Let $B: [0,1] \times U \to M_n(\mathbb{R})$ be a continuous map. Suppose that for all $t \in [0,1]$, $B(t,0)$ is invertible. Then there is an open neighbourhood of $[0,1] \times \{0 \}$ in $[0,1] \times U$, $V$ say, such that $B(t,x)$ is invertible for all $(t,x) \in V.$

You can prove this as follows: for all $t \in [0,1]$, there is an open subset $V_t \subset [0,1] \times U$ such that $B$ is invertible in $V_t$. Possibly after taking a smaller $V_t$ you may assume it to be of the `cylindrical' form $( a(t),b(t) ) \times B(0,r(t))$ when $t \in (0,1)$, and of the form $(a(1),1] \times B(0,r(1))$ when $t = 1$ (and similarly when $t = 0$.

Then the intervals $\{ (a(t), b(t)) \mid t \in (0,1) \} \cup \{ [0,b(0)) \} \cup \{ (a(1),1] \}$ form an open cover of $[0,1]$, and we may extract a finite subcover by say $N$ intervals, corresponding to times $0 = t_1 < t_2 < \cdots t_N = 1$. If we let $r = \min_i r(t_i)$, then $B$ is invertible on $[0,1] \times B(0,r)$.)

Here of course you apply this lemma to $B(t,x) = (d^2 f_t)_x$, and this map is continuous because $f$ is smooth (thus $C^2$).

  1. At the very last sentence of the proof it is said that "by shrinking $\widetilde{U}$ we can integrate $\xi_t$ and get a smooth family of diffeomorphisms $\varphi_t$ from a smaller neighborhood $U$ of $0$ to another neighborhood $U'$ of 0 which satisfies $f_t \circ \phi_t=f_0=\widetilde{A}$." - what does it mean "by shrinking"? Does it have anything to do with the neighborhood I asked about in my third question?

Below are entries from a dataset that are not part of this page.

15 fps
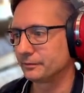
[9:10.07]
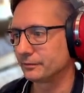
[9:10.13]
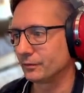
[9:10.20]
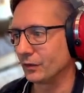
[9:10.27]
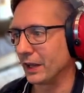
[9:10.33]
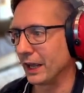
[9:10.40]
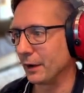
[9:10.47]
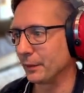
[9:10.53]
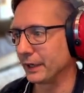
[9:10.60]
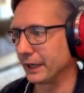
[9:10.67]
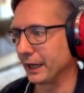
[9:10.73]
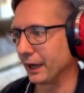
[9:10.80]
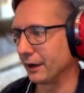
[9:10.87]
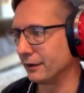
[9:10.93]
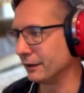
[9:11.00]
There we
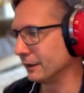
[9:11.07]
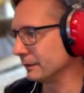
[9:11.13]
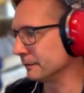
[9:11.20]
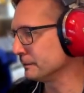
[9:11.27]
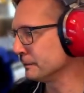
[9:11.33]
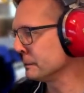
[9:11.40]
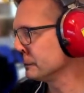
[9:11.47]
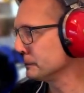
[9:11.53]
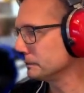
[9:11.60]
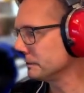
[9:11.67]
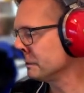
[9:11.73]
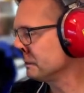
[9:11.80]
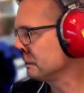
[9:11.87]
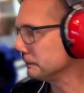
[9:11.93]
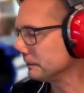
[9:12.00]
go, look.
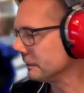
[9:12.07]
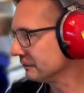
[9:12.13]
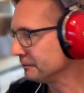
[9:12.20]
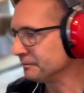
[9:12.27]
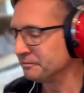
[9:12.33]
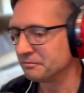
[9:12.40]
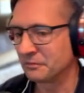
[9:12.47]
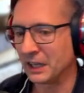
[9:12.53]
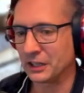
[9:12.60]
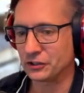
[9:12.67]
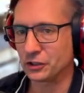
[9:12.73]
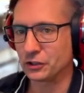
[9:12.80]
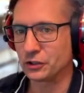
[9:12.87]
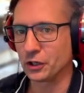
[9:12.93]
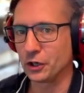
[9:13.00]
That
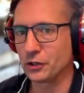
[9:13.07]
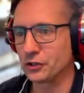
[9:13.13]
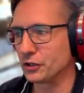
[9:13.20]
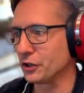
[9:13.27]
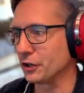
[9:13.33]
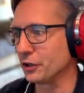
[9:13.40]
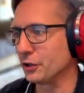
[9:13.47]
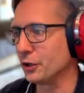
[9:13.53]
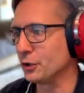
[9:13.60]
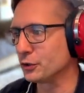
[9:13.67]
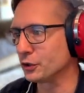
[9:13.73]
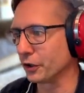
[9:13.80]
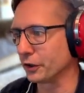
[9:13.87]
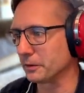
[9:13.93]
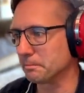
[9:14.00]
just shows you who's
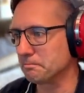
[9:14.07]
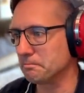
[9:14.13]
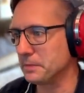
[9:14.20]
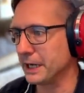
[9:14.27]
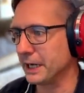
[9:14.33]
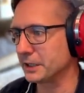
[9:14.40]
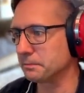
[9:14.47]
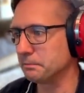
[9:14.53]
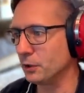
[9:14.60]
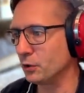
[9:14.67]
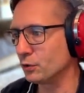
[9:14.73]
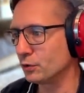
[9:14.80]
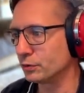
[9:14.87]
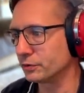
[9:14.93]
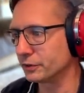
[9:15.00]
got the biggest
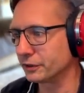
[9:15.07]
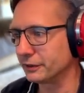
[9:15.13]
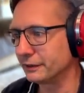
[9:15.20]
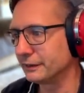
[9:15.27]
balls.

You want to show that the flow $(\phi_t)$ of the time-dependent vector field $(\xi_t)$ exists for all times up to $t = 1$. Now, the Cauchy-Lipschitz theorem for ODEs gives you the existence of a solution, but only locally in time: for all $(t_0 , x_0) \in [0,1] \times U$ there is a unique solution $x: J \to U$ defined on some (potentially small) interval $J \subset I$ with \begin{equation} \begin{cases} \frac{\mathrm{d} x(t)}{\mathrm{d} t} &= \xi_t(x(t)) \\ x(t_0)& = x_0. \end{cases} \end{equation}

Here we consider an initial time $t = 0$, so the interval $J$ is half-open. Now, the problem is that a priori the flow of $\xi_t$ can escape $U$ before $t = 1$; this is possible even when the vector field $\xi_t$ is Lipschitz on the open set $U$!

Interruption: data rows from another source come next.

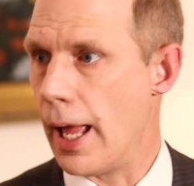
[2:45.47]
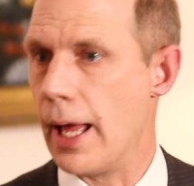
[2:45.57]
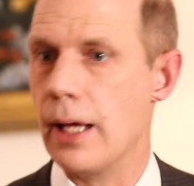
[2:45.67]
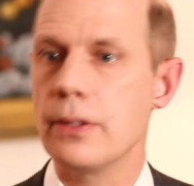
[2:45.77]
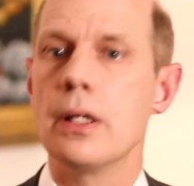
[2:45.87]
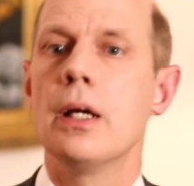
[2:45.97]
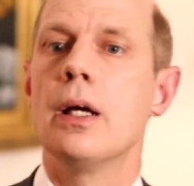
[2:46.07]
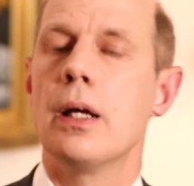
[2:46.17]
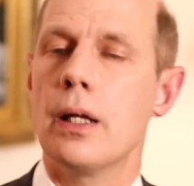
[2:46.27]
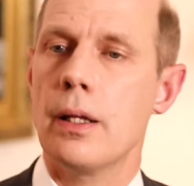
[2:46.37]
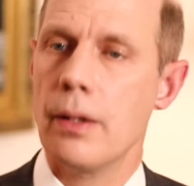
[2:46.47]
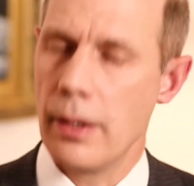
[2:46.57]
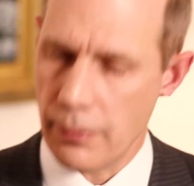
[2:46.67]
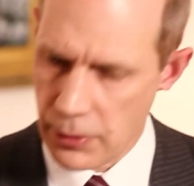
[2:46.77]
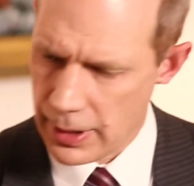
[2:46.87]
And
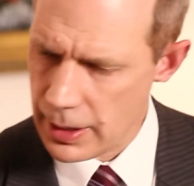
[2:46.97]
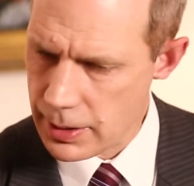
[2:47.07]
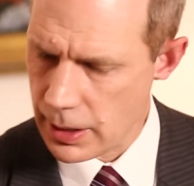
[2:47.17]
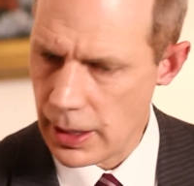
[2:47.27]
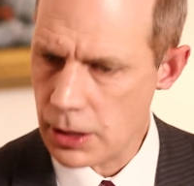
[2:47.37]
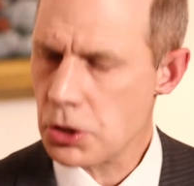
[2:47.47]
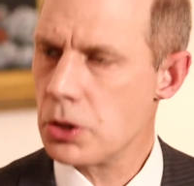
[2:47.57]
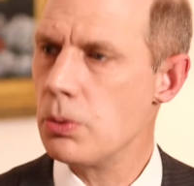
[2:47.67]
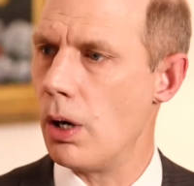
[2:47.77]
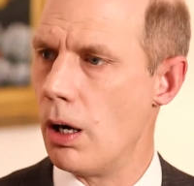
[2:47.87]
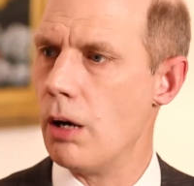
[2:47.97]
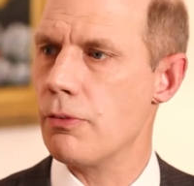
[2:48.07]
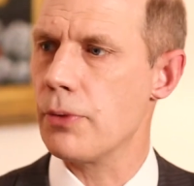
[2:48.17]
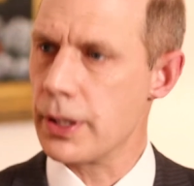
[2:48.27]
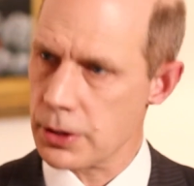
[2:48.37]
the issue
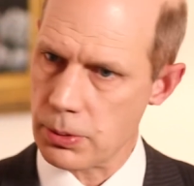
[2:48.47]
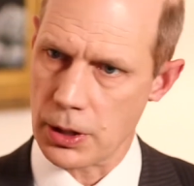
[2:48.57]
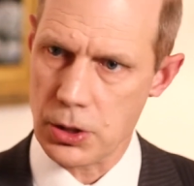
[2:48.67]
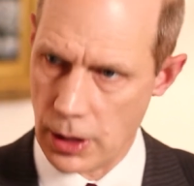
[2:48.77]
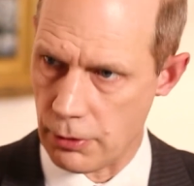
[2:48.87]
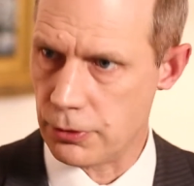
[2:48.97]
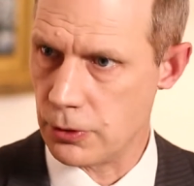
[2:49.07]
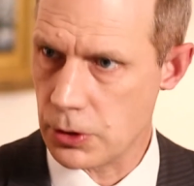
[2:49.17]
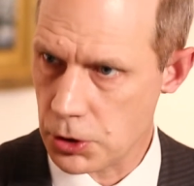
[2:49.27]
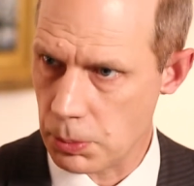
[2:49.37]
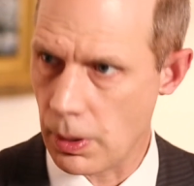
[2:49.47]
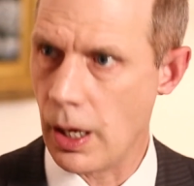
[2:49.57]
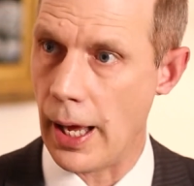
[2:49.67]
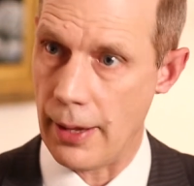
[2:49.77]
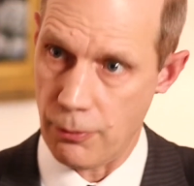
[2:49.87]
of Reconstruction and
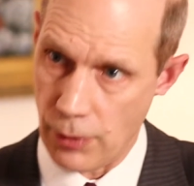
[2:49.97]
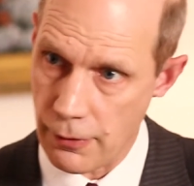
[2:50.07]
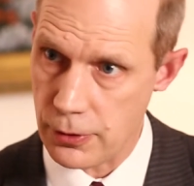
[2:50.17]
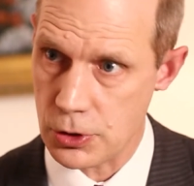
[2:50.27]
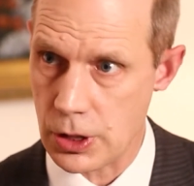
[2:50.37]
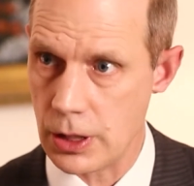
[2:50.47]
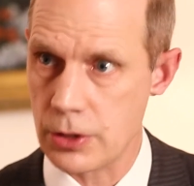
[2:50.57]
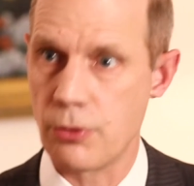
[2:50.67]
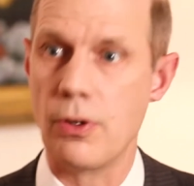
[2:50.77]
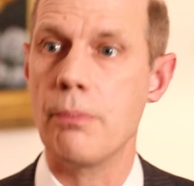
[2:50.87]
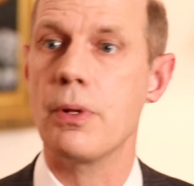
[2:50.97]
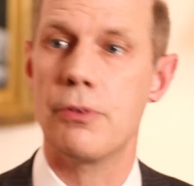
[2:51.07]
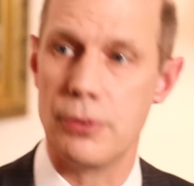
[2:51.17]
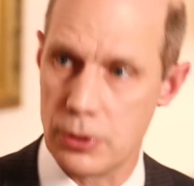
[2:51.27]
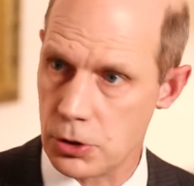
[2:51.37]
Fukushima and refugees from the
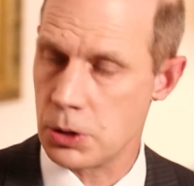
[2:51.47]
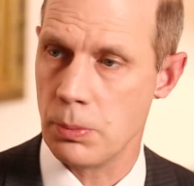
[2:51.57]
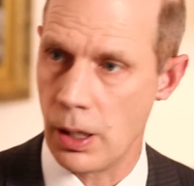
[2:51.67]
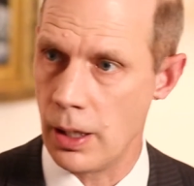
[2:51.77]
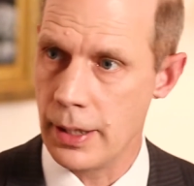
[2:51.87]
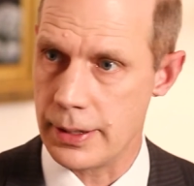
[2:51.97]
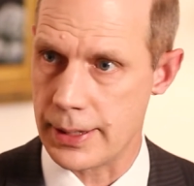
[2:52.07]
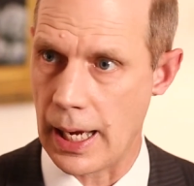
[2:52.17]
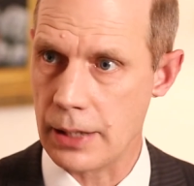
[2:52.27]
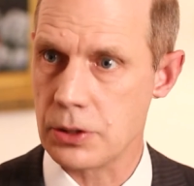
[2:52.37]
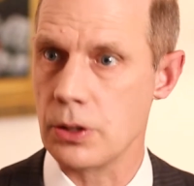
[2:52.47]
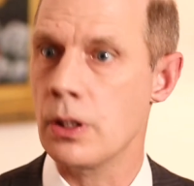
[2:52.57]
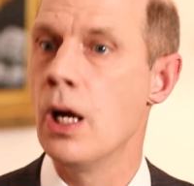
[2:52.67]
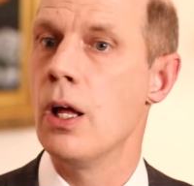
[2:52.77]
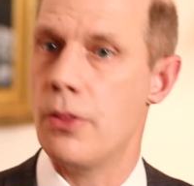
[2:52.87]
Fukushima disaster,
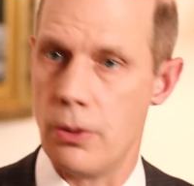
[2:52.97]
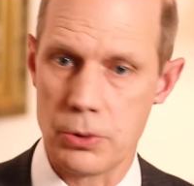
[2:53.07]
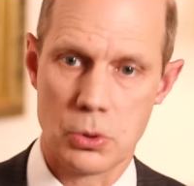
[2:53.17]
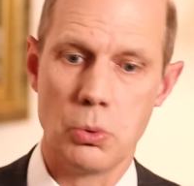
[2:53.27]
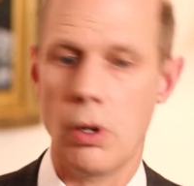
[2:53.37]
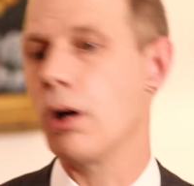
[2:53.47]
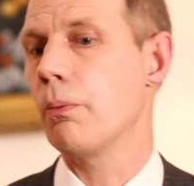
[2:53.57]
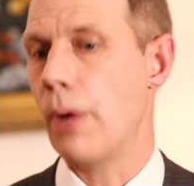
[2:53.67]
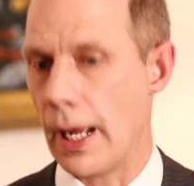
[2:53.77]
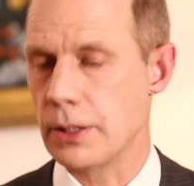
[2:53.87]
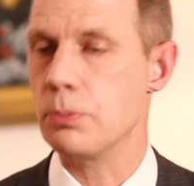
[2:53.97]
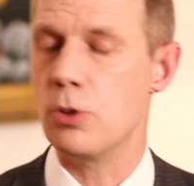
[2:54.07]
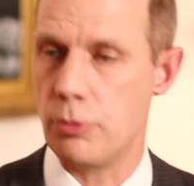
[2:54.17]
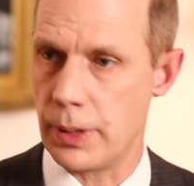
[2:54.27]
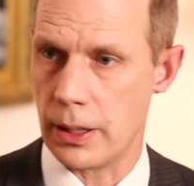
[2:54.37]
those who had to
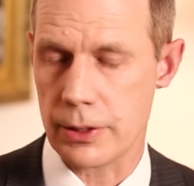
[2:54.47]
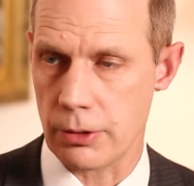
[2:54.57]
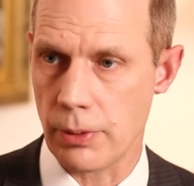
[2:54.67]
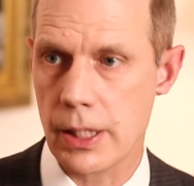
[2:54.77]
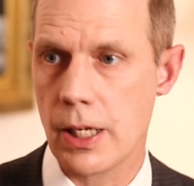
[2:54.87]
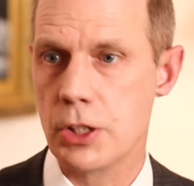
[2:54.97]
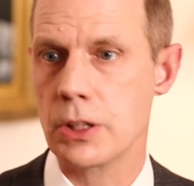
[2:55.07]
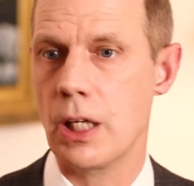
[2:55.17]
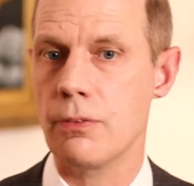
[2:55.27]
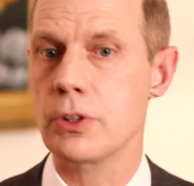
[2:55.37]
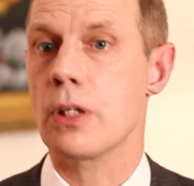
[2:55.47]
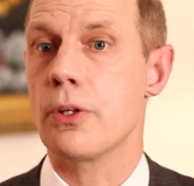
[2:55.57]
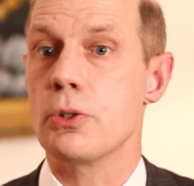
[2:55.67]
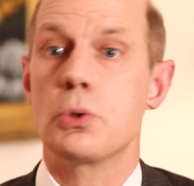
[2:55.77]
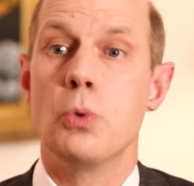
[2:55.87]
move because of the radiation levels,
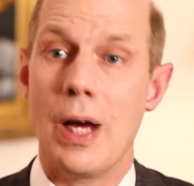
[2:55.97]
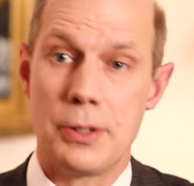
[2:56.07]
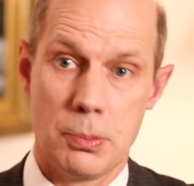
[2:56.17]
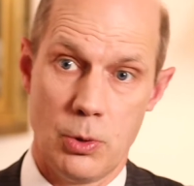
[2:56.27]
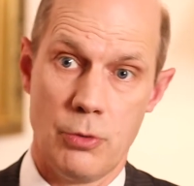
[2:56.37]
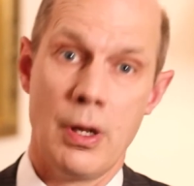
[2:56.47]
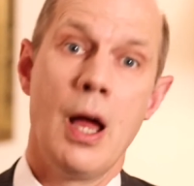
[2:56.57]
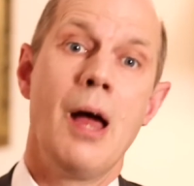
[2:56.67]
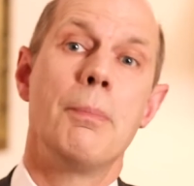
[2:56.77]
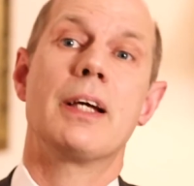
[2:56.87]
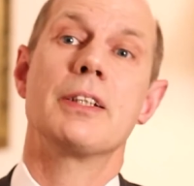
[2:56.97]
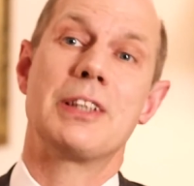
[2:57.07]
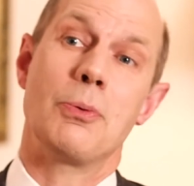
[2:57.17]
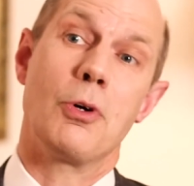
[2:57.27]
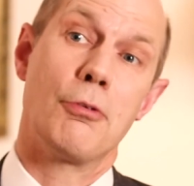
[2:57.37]
those who had to move because
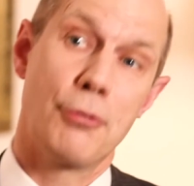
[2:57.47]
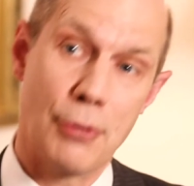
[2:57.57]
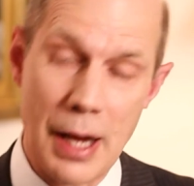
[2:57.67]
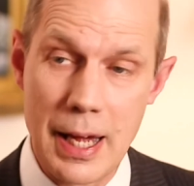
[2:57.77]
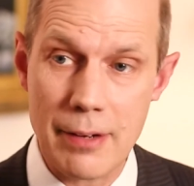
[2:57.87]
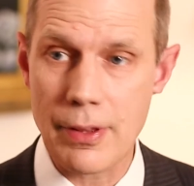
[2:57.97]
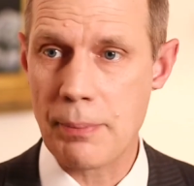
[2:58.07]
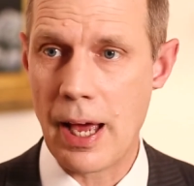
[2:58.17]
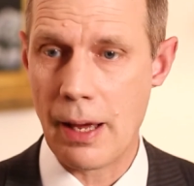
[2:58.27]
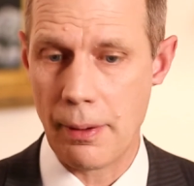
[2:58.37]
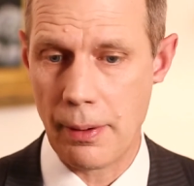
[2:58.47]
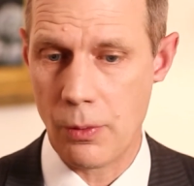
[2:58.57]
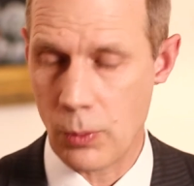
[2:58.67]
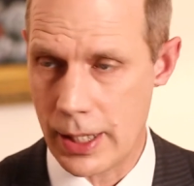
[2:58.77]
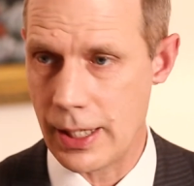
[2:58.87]
they were afraid of the
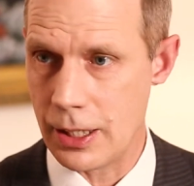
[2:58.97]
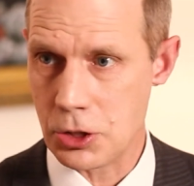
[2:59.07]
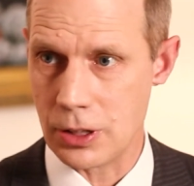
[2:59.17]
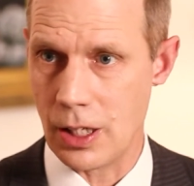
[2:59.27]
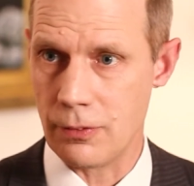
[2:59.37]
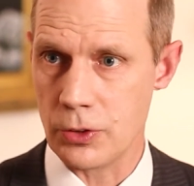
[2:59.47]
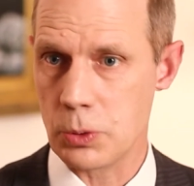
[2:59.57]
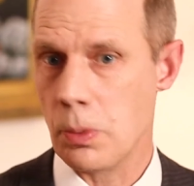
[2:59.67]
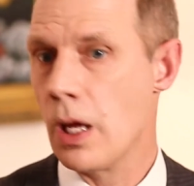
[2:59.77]
radiation levels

Here the issue can be remedied using the fact that $\xi_t(0) = 0$ for all $t$. This means that the constant solution $x(t) \equiv 0$ is a solution of your ODE. Moreover the vector field $\xi_t$ is globally Lipschitz in the second variable: there exists $K \geq 0$ such that for all $t \in [0,1]$, $\lvert \xi_t(x) - \xi_t(y) \rvert \leq K \lvert x - y \rvert$. You can therefore use Gronwall's lemma to control the norm of a solution $x(t)$. Indeed, as \begin{equation} \lvert x(t) - 0 \rvert \leq \lvert x(0) - 0 \rvert + \int_0^t \lvert \xi_s(x(s)) - 0 \rvert \mathrm{d} s \leq \lvert x(0) - 0 \rvert + K \int_0^t \lvert x(s) \rvert \mathrm{d} s, \end{equation} the Gronwall lemma implies that $\lvert x(t) \rvert \leq e^{Kt} \lvert x(0) \rvert$ for all $t \in J$, its interval of existence. To ensure that $x(t)$ exists for all times up to $t = 1$, it is enough to pick $\lvert x(0) \rvert \leq e^{-K}$. Using the notation from your question, the smaller neighbourhood $U$ is then the ball $B_{e^{-K}}$, and $U'$ is its image under $\phi_1$. (In what precedes $U$ was used for what you wrote as $\widetilde{U}$; hopefully there's no confusion!)